Task requirements →
Starting at the line that contains "[00:05:08.74]" and stopping at the line that contains "[00:05:10.94]", transcribe every line of the material below exactly; pictures stay out.

Data →
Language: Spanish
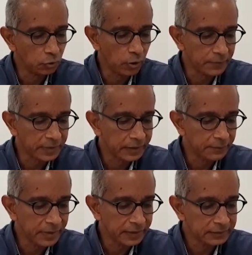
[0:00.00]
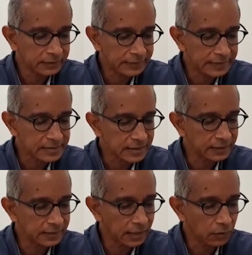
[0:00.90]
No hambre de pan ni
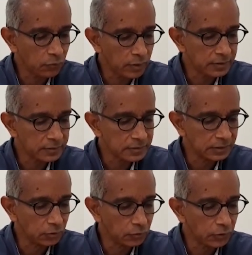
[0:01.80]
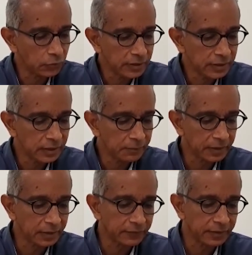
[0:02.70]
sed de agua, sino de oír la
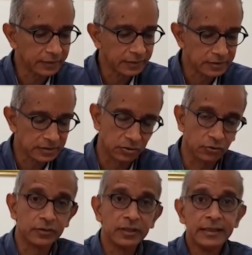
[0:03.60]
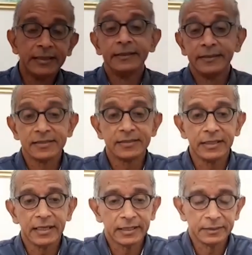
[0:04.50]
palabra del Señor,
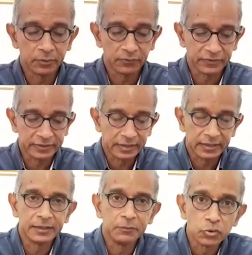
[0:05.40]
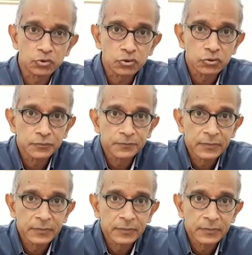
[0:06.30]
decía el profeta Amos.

--

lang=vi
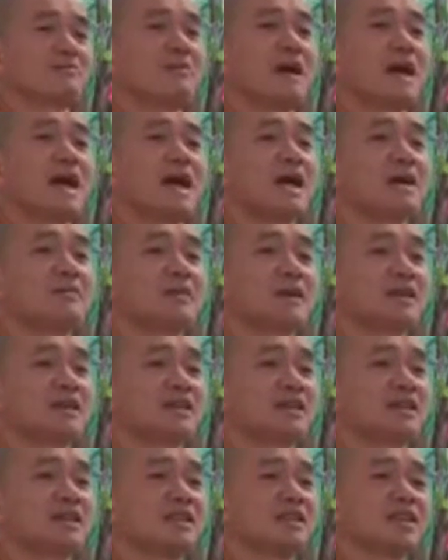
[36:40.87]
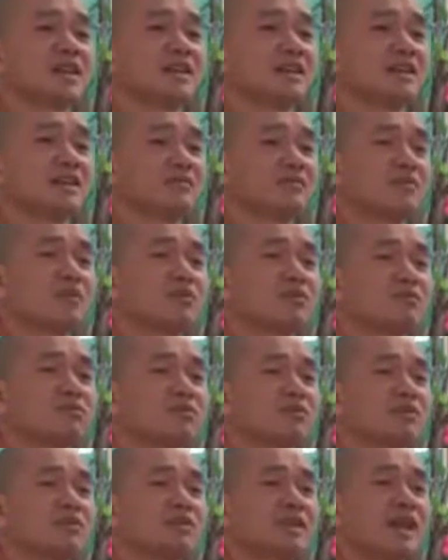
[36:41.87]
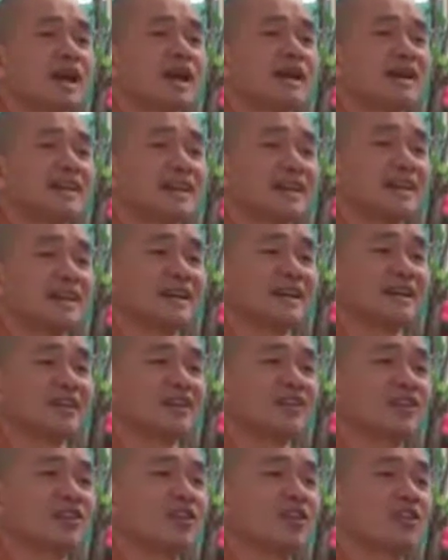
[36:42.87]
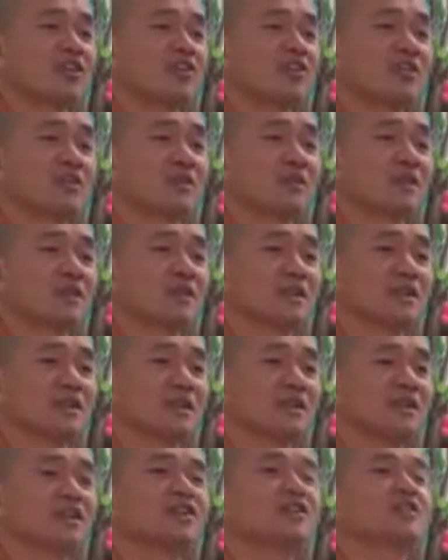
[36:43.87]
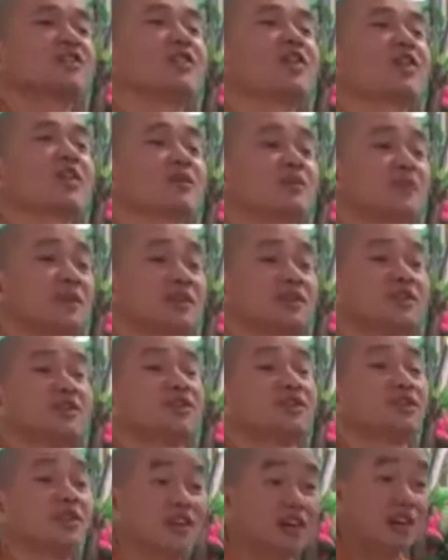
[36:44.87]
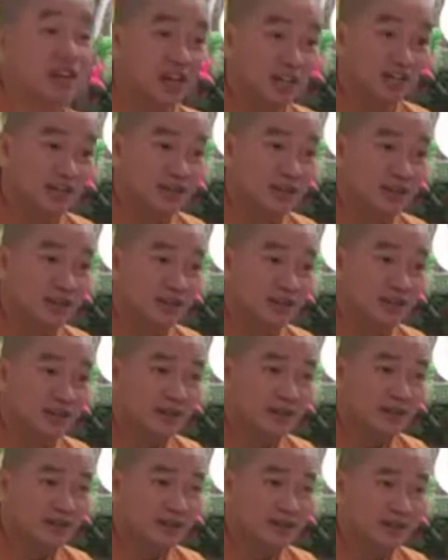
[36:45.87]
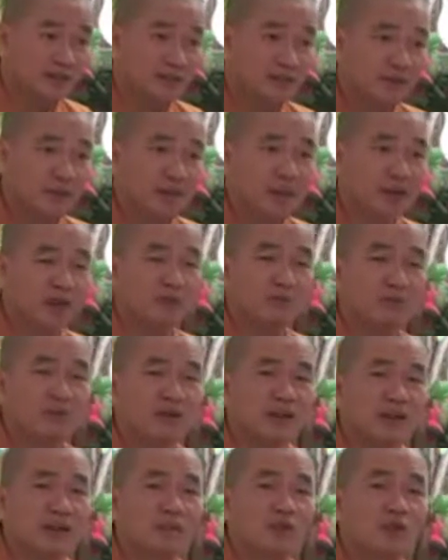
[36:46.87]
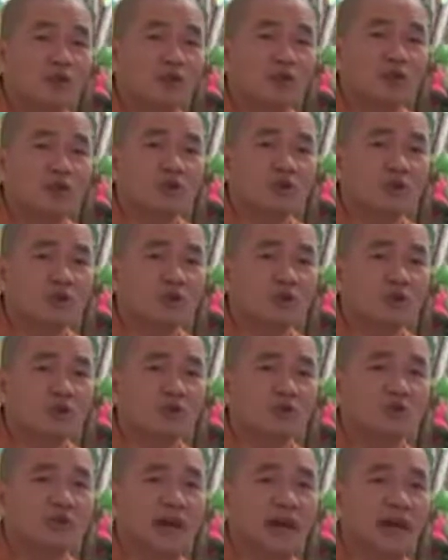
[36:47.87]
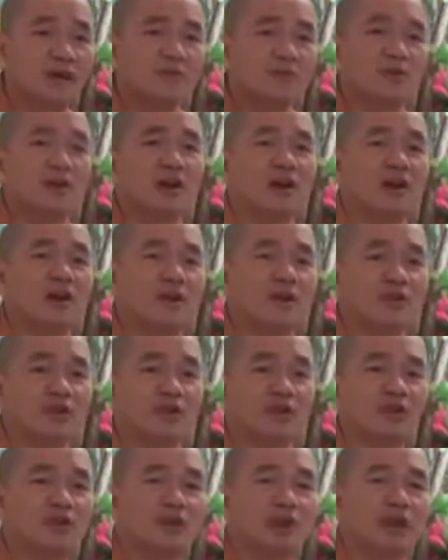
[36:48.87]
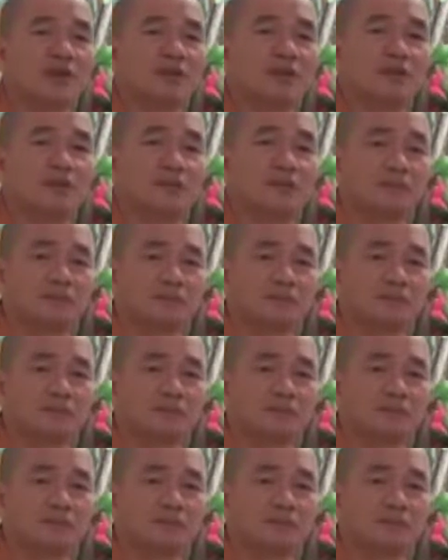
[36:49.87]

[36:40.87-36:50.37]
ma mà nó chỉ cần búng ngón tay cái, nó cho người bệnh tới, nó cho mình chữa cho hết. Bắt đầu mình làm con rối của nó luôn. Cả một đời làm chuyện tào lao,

* * *

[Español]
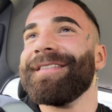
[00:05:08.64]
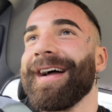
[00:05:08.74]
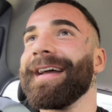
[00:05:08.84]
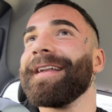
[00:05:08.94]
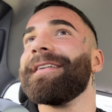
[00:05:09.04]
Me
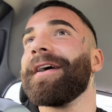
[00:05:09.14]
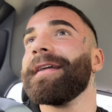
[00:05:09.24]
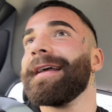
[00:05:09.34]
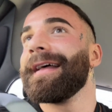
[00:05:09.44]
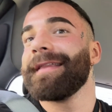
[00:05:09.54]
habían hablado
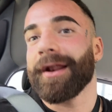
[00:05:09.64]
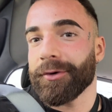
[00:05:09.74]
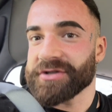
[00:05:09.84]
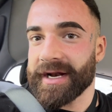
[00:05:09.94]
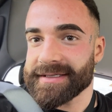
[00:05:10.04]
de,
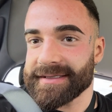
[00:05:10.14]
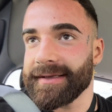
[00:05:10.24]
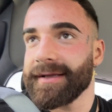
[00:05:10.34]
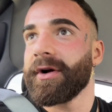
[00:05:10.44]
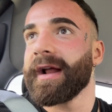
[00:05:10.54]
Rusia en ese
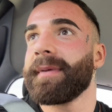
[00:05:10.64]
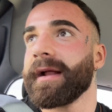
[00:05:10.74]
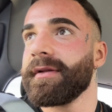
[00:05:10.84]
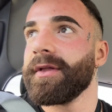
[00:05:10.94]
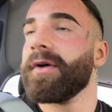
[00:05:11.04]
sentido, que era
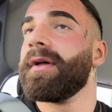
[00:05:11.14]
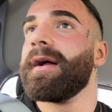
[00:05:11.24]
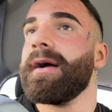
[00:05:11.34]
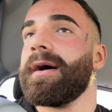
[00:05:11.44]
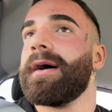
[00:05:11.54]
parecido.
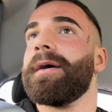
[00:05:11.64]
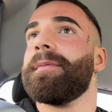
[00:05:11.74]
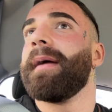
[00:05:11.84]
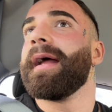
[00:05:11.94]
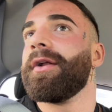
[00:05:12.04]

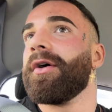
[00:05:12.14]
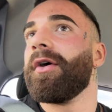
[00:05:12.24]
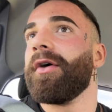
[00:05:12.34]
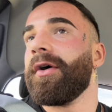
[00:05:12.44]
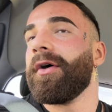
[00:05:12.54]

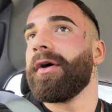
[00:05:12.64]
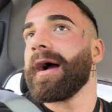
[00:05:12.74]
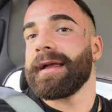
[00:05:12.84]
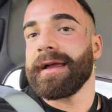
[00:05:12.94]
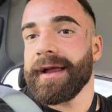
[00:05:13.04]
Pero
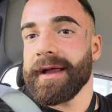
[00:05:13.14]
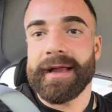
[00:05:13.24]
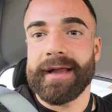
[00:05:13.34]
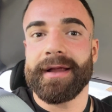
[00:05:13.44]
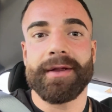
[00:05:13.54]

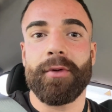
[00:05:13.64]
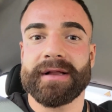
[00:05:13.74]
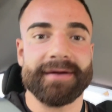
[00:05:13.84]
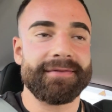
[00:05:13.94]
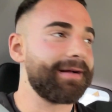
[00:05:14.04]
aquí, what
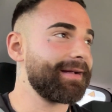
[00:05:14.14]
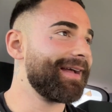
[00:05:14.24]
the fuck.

Solution for this task →
[00:05:08.74]
[00:05:08.84]
[00:05:08.94]
[00:05:09.04]
Me
[00:05:09.14]
[00:05:09.24]
[00:05:09.34]
[00:05:09.44]
[00:05:09.54]
habían hablado
[00:05:09.64]
[00:05:09.74]
[00:05:09.84]
[00:05:09.94]
[00:05:10.04]
de,
[00:05:10.14]
[00:05:10.24]
[00:05:10.34]
[00:05:10.44]
[00:05:10.54]
Rusia en ese
[00:05:10.64]
[00:05:10.74]
[00:05:10.84]
[00:05:10.94]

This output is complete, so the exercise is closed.